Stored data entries
----------------------------------------
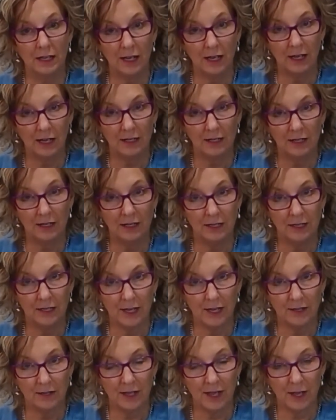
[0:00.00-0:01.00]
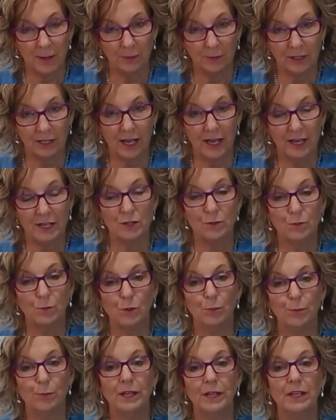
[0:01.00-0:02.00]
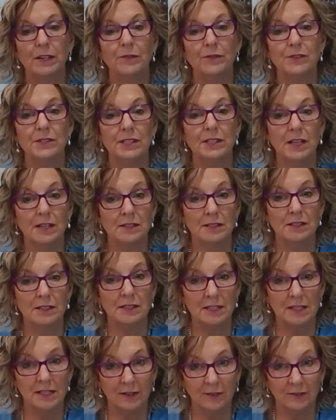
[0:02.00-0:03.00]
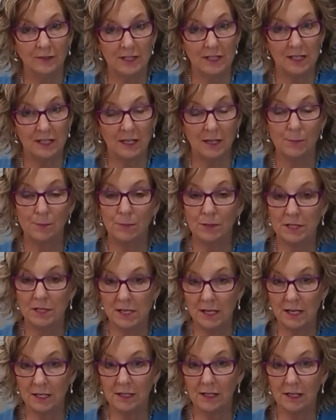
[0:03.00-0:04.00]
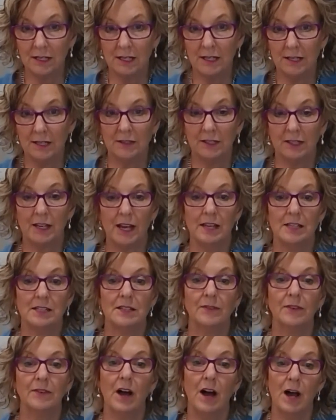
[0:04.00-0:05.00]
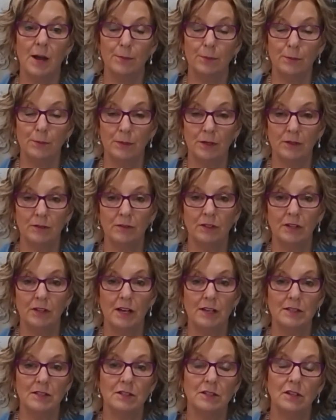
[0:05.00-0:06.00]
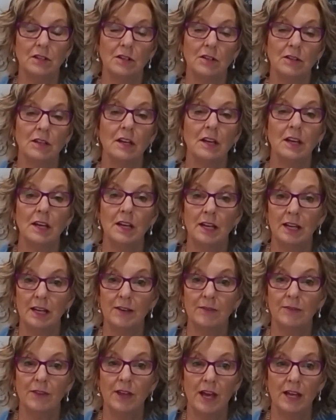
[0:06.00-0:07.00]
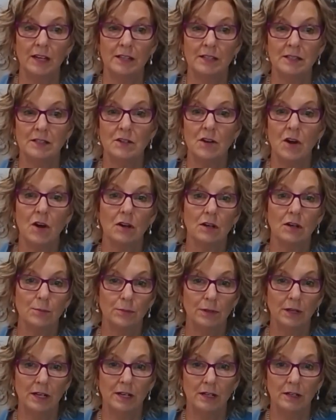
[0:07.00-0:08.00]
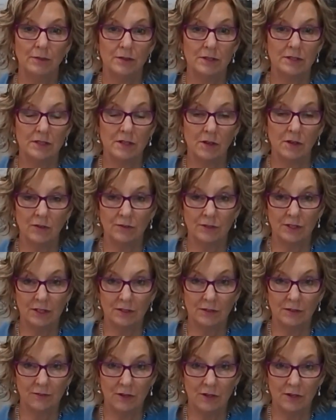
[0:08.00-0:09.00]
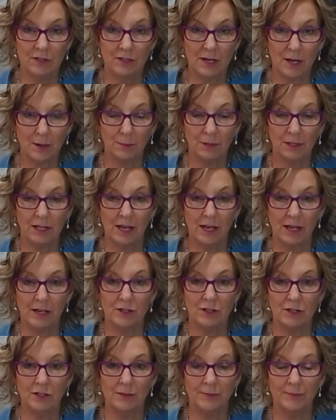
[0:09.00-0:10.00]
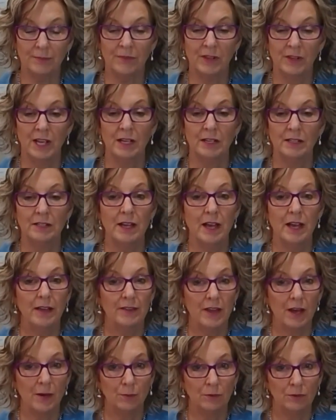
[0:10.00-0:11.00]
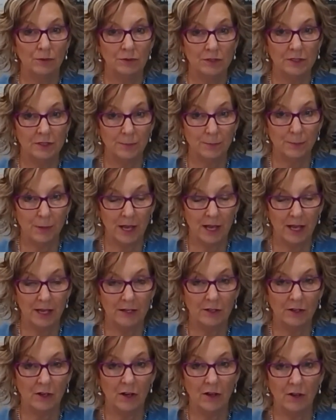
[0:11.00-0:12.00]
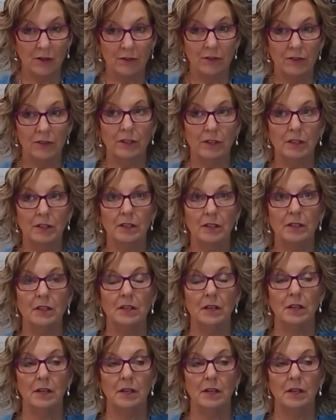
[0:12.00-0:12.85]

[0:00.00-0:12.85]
another application would be if sensitivity, and particularly in the case of a hypermineralized tooth, if that has not completely resolved in the first application. Now that will depend on the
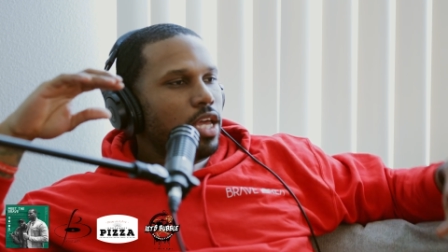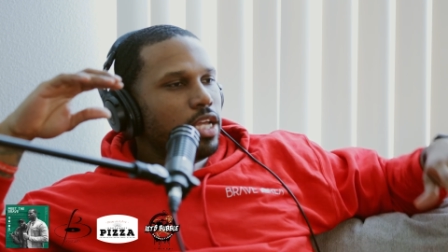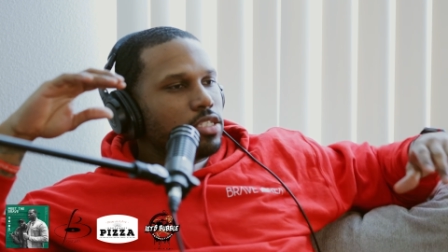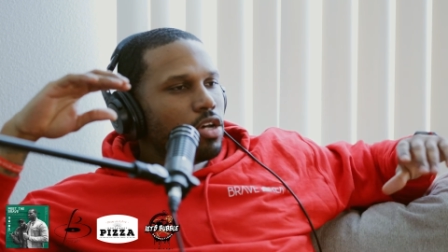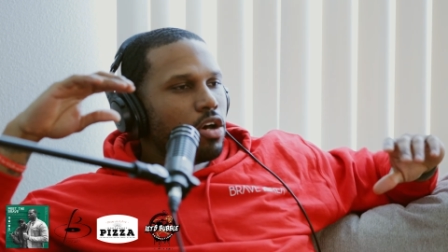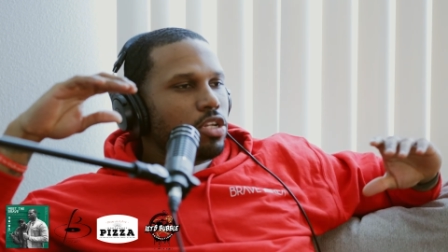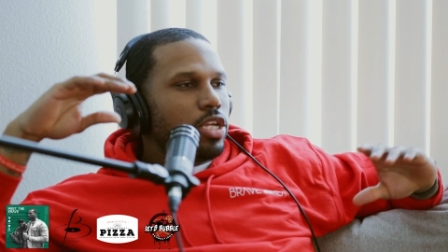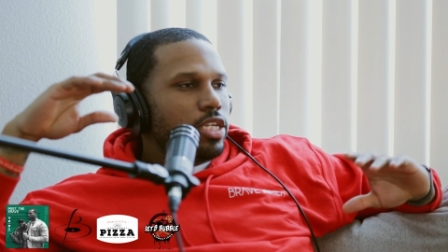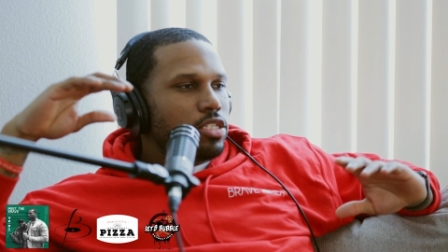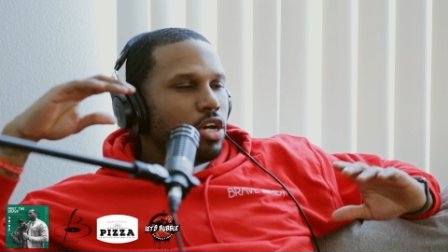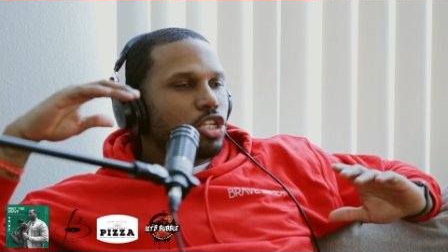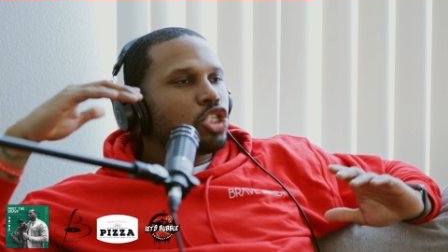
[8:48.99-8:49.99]
It's
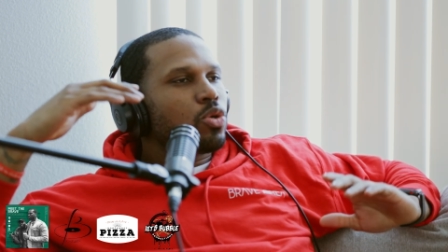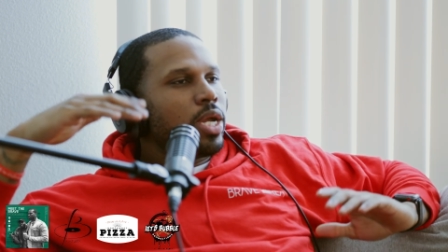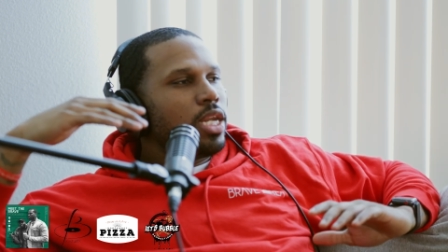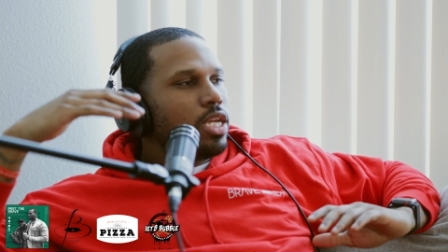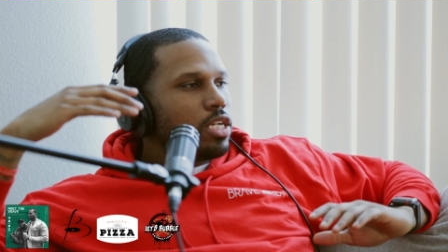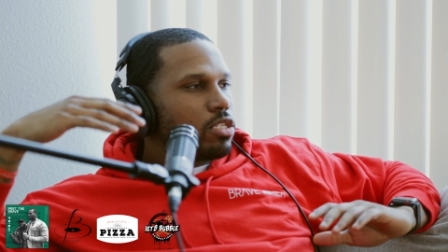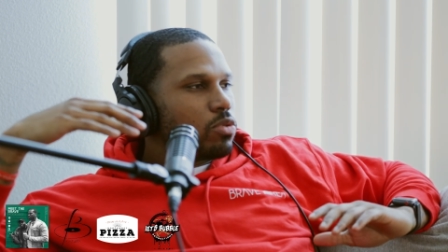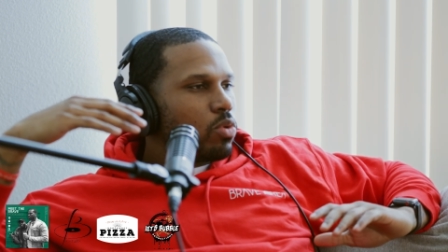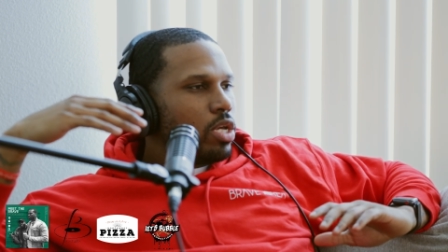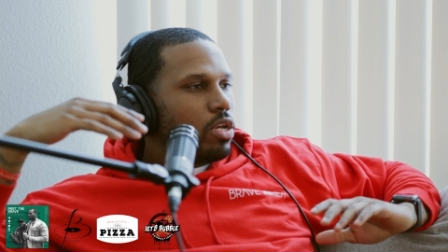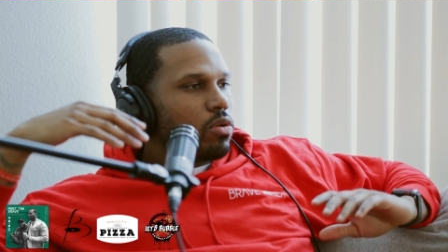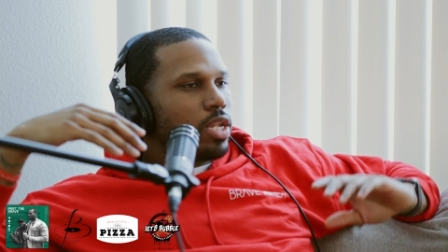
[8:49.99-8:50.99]
all training as well.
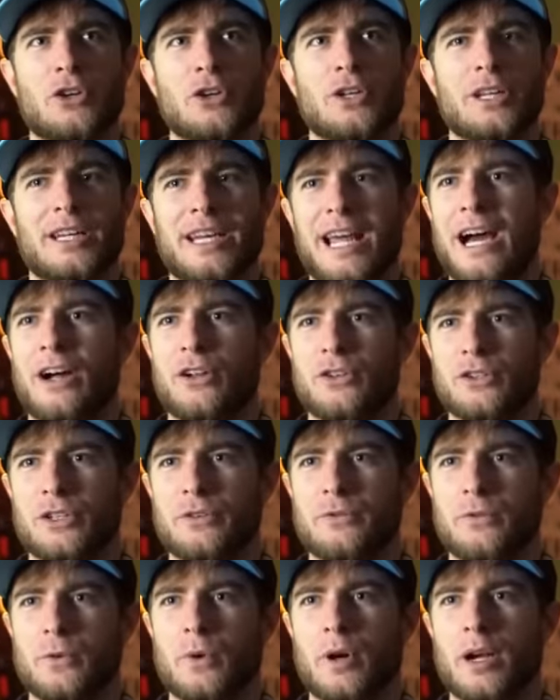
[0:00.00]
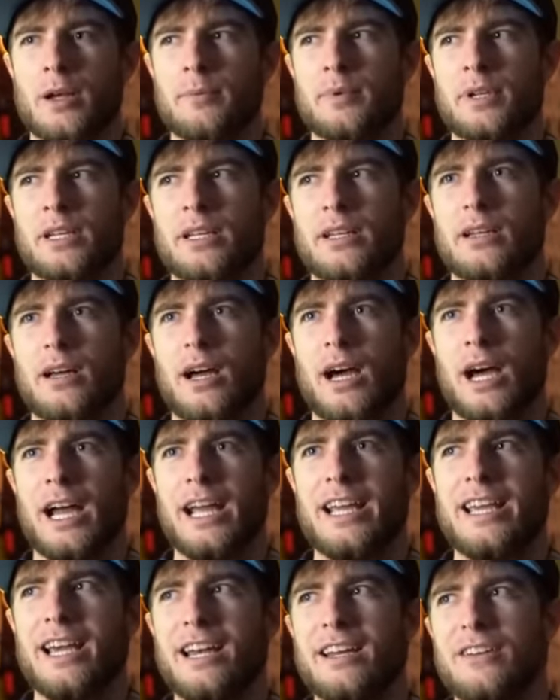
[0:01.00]
a good analogy for it, but
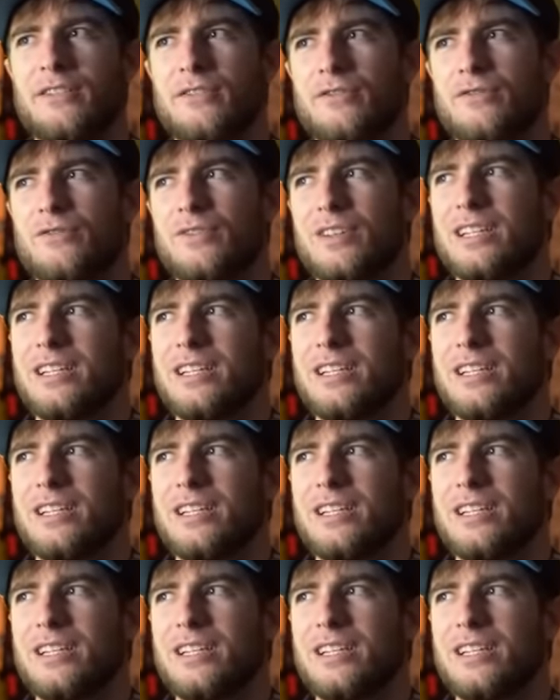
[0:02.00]
I kind of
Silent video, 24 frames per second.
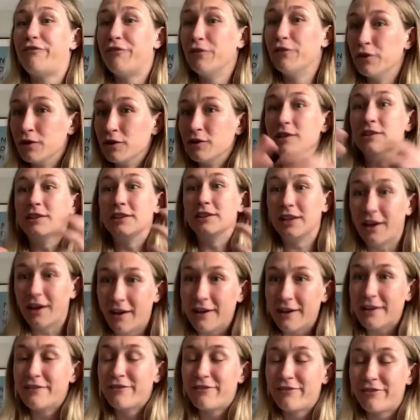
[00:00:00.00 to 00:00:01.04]
full
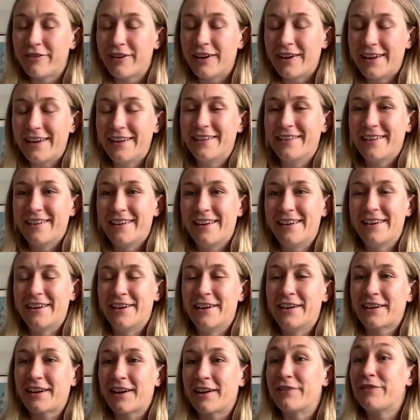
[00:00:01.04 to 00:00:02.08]
life in a
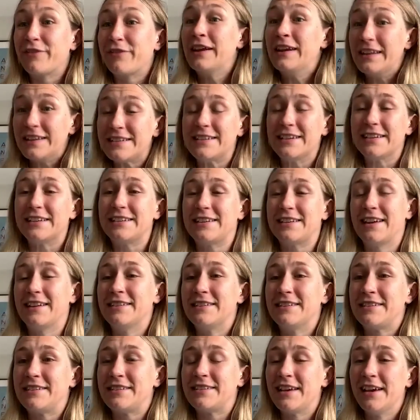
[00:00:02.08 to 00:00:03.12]
kind of holistic
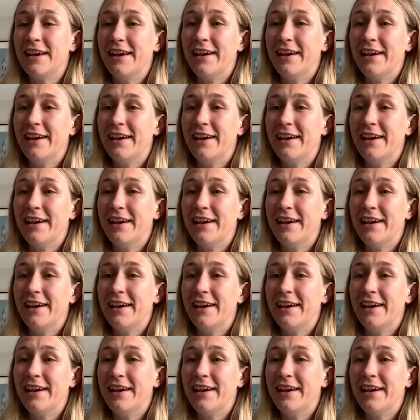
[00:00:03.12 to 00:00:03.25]
sense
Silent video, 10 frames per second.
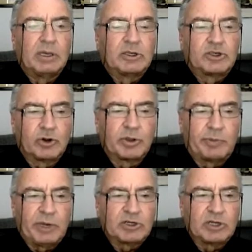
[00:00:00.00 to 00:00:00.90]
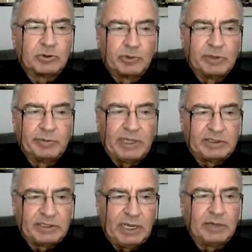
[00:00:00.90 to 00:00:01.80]
So the patient will
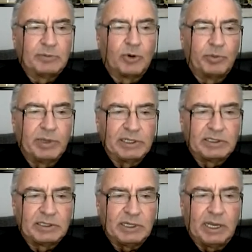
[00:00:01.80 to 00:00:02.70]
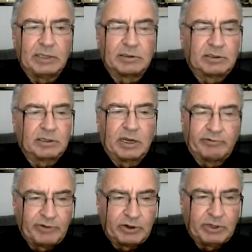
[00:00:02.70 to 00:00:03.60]
maintain mobility and a
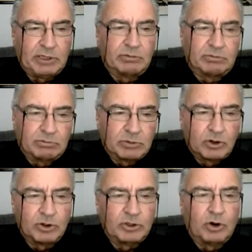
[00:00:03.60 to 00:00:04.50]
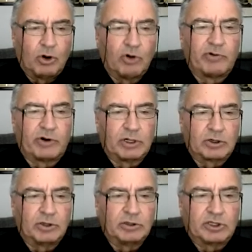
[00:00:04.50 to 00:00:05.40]
very good overall
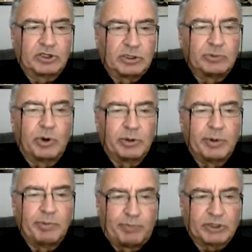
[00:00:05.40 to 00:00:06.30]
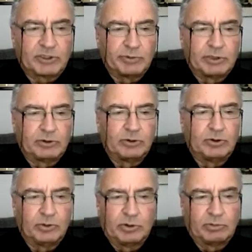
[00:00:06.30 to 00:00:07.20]
condition will be possible to
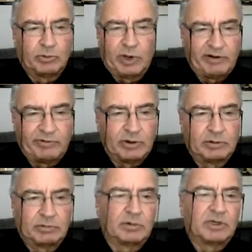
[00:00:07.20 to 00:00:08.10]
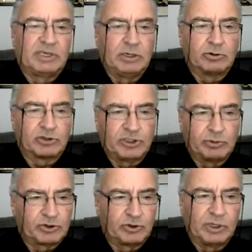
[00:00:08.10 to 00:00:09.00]
do whatever he or she
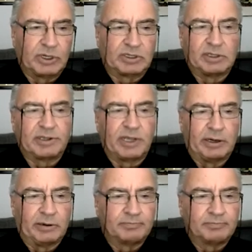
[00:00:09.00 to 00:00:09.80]
was doing until then,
----------------------------------------
=== TASK OBJECTIVE ===
Your job is to return all lines above that hold the word "second".

=== YOUR SOLUTION ===
Silent video, 24 frames per second.
Silent video, 10 frames per second.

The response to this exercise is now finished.